(Stored data entries)
◆ ◆ ◆ ◆ ◆
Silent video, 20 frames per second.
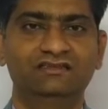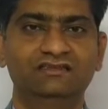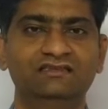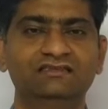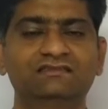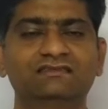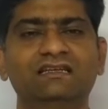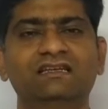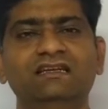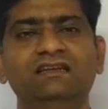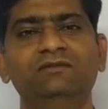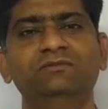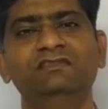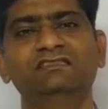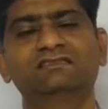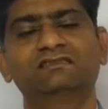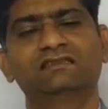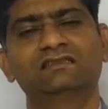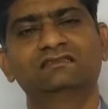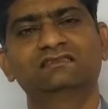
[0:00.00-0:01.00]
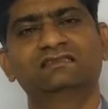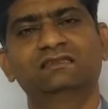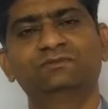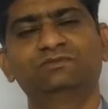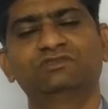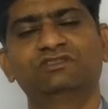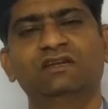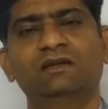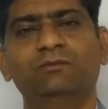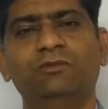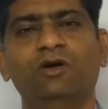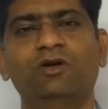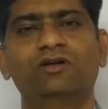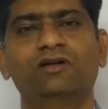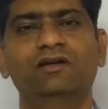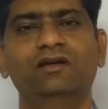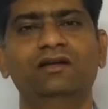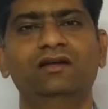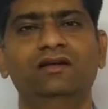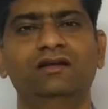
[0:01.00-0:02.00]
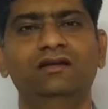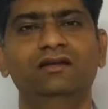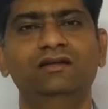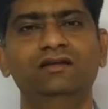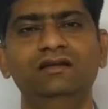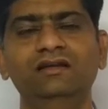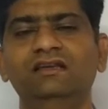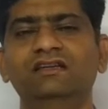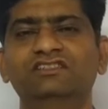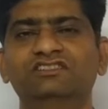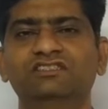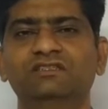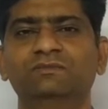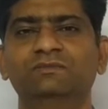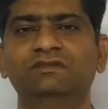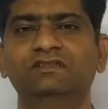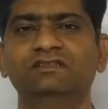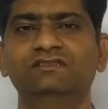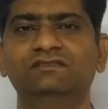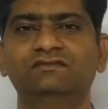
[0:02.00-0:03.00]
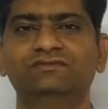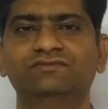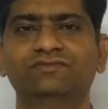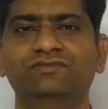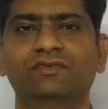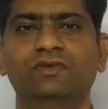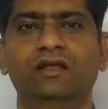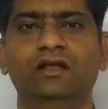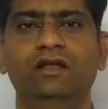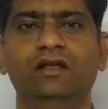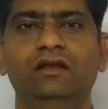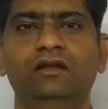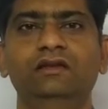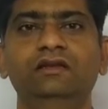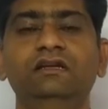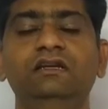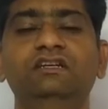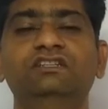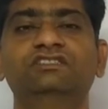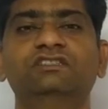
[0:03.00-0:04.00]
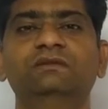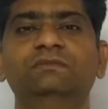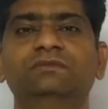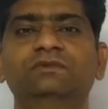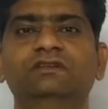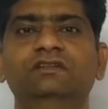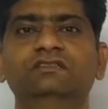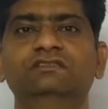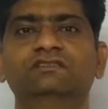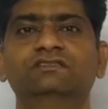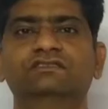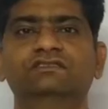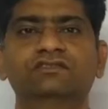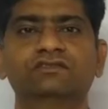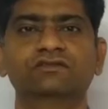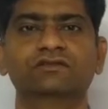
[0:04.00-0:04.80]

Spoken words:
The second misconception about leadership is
◆ ◆ ◆ ◆ ◆
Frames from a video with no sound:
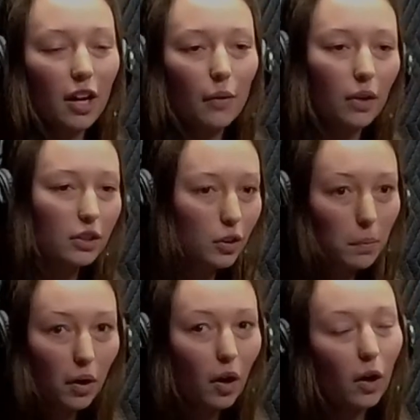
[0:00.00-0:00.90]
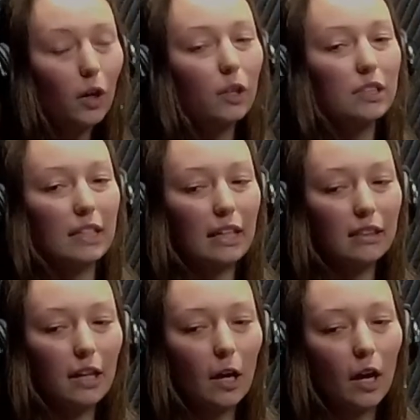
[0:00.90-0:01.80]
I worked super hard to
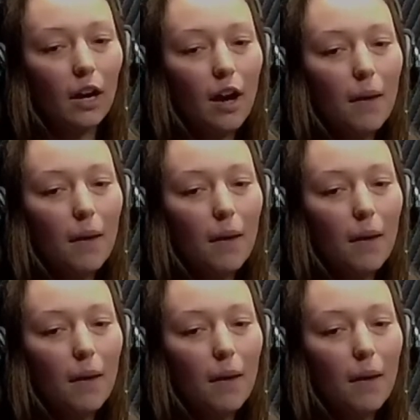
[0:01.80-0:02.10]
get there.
◆ ◆ ◆ ◆ ◆
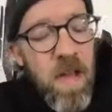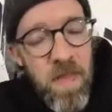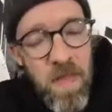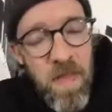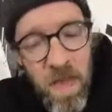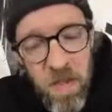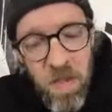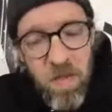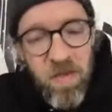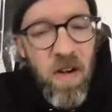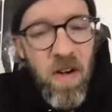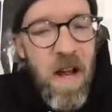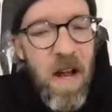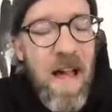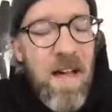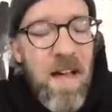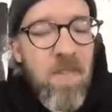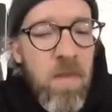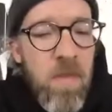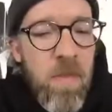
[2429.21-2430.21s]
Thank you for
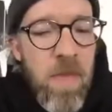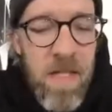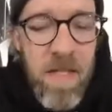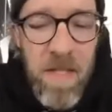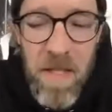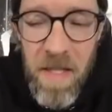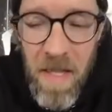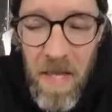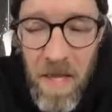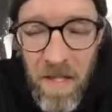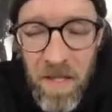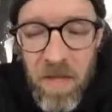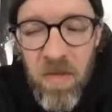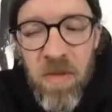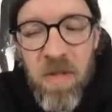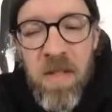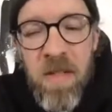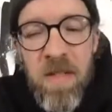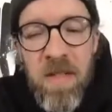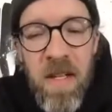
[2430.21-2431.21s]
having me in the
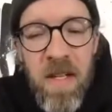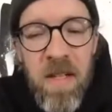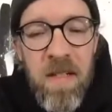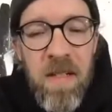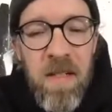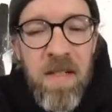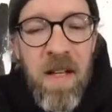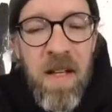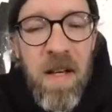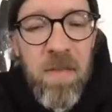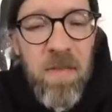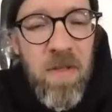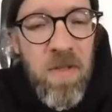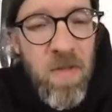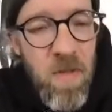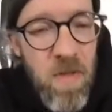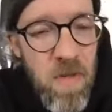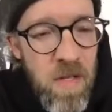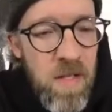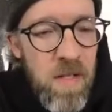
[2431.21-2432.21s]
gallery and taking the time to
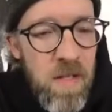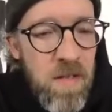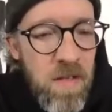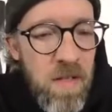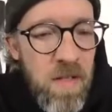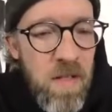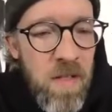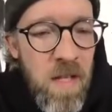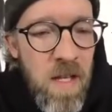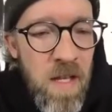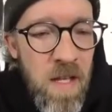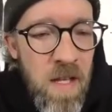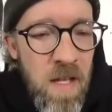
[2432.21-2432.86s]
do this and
◆ ◆ ◆ ◆ ◆
* _Work item_
Copy all lines of the records that have the string "video" in them.

* _Expected answer_
Silent video, 20 frames per second.
Frames from a video with no sound:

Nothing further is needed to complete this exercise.